#### [Exercise instructions]
The material must be repeated exactly, with every line intact.

#### [Record extracts]
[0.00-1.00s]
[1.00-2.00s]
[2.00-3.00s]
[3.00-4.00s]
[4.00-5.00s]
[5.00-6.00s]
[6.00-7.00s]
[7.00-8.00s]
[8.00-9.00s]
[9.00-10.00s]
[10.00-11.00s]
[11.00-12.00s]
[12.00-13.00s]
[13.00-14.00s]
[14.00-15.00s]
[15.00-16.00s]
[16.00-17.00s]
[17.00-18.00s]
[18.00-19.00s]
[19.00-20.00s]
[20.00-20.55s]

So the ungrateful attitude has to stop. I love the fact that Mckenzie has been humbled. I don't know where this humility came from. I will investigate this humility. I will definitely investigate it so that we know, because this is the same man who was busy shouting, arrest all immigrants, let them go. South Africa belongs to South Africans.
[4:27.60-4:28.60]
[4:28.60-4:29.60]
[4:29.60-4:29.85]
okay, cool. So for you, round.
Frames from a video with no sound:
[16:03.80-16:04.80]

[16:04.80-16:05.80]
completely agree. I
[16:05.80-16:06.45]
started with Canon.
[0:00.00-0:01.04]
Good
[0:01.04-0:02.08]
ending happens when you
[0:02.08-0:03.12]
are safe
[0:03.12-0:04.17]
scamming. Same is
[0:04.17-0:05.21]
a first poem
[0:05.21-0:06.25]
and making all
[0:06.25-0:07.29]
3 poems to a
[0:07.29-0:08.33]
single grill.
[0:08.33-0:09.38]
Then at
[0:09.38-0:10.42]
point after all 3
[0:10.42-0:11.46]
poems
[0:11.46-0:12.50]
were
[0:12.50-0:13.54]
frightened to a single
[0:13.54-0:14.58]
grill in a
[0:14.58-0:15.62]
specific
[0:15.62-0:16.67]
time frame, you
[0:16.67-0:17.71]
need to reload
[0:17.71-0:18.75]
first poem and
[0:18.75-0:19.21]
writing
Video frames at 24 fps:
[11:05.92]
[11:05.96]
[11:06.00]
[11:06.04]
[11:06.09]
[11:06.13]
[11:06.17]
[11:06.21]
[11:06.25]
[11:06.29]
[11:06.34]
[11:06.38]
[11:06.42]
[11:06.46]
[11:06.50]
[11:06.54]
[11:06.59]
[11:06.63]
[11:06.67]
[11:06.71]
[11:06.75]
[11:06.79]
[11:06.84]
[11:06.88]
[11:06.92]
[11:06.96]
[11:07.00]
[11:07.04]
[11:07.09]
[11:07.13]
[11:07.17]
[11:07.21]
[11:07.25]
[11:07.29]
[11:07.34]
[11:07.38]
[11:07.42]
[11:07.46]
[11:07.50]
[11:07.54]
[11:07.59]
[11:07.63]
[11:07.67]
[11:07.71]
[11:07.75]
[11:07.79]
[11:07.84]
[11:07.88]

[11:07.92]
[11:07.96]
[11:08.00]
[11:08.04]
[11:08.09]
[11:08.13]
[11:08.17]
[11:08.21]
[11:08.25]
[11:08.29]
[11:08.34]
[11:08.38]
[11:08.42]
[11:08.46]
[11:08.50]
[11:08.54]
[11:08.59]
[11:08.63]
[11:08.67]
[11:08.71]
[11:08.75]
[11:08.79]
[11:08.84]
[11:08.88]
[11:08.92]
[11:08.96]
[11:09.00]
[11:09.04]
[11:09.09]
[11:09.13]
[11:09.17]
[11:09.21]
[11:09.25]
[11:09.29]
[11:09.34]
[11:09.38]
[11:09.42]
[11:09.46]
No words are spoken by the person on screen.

#### [Response to the task]
[0.00-1.00s]
[1.00-2.00s]
[2.00-3.00s]
[3.00-4.00s]
[4.00-5.00s]
[5.00-6.00s]
[6.00-7.00s]
[7.00-8.00s]
[8.00-9.00s]
[9.00-10.00s]
[10.00-11.00s]
[11.00-12.00s]
[12.00-13.00s]
[13.00-14.00s]
[14.00-15.00s]
[15.00-16.00s]
[16.00-17.00s]
[17.00-18.00s]
[18.00-19.00s]
[19.00-20.00s]
[20.00-20.55s]

So the ungrateful attitude has to stop. I love the fact that Mckenzie has been humbled. I don't know where this humility came from. I will investigate this humility. I will definitely investigate it so that we know, because this is the same man who was busy shouting, arrest all immigrants, let them go. South Africa belongs to South Africans.
[4:27.60-4:28.60]
[4:28.60-4:29.60]
[4:29.60-4:29.85]
okay, cool. So for you, round.
Frames from a video with no sound:
[16:03.80-16:04.80]

[16:04.80-16:05.80]
completely agree. I
[16:05.80-16:06.45]
started with Canon.
[0:00.00-0:01.04]
Good
[0:01.04-0:02.08]
ending happens when you
[0:02.08-0:03.12]
are safe
[0:03.12-0:04.17]
scamming. Same is
[0:04.17-0:05.21]
a first poem
[0:05.21-0:06.25]
and making all
[0:06.25-0:07.29]
3 poems to a
[0:07.29-0:08.33]
single grill.
[0:08.33-0:09.38]
Then at
[0:09.38-0:10.42]
point after all 3
[0:10.42-0:11.46]
poems
[0:11.46-0:12.50]
were
[0:12.50-0:13.54]
frightened to a single
[0:13.54-0:14.58]
grill in a
[0:14.58-0:15.62]
specific
[0:15.62-0:16.67]
time frame, you
[0:16.67-0:17.71]
need to reload
[0:17.71-0:18.75]
first poem and
[0:18.75-0:19.21]
writing
Video frames at 24 fps:
[11:05.92]
[11:05.96]
[11:06.00]
[11:06.04]
[11:06.09]
[11:06.13]
[11:06.17]
[11:06.21]
[11:06.25]
[11:06.29]
[11:06.34]
[11:06.38]
[11:06.42]
[11:06.46]
[11:06.50]
[11:06.54]
[11:06.59]
[11:06.63]
[11:06.67]
[11:06.71]
[11:06.75]
[11:06.79]
[11:06.84]
[11:06.88]
[11:06.92]
[11:06.96]
[11:07.00]
[11:07.04]
[11:07.09]
[11:07.13]
[11:07.17]
[11:07.21]
[11:07.25]
[11:07.29]
[11:07.34]
[11:07.38]
[11:07.42]
[11:07.46]
[11:07.50]
[11:07.54]
[11:07.59]
[11:07.63]
[11:07.67]
[11:07.71]
[11:07.75]
[11:07.79]
[11:07.84]
[11:07.88]

[11:07.92]
[11:07.96]
[11:08.00]
[11:08.04]
[11:08.09]
[11:08.13]
[11:08.17]
[11:08.21]
[11:08.25]
[11:08.29]
[11:08.34]
[11:08.38]
[11:08.42]
[11:08.46]
[11:08.50]
[11:08.54]
[11:08.59]
[11:08.63]
[11:08.67]
[11:08.71]
[11:08.75]
[11:08.79]
[11:08.84]
[11:08.88]
[11:08.92]
[11:08.96]
[11:09.00]
[11:09.04]
[11:09.09]
[11:09.13]
[11:09.17]
[11:09.21]
[11:09.25]
[11:09.29]
[11:09.34]
[11:09.38]
[11:09.42]
[11:09.46]
No words are spoken by the person on screen.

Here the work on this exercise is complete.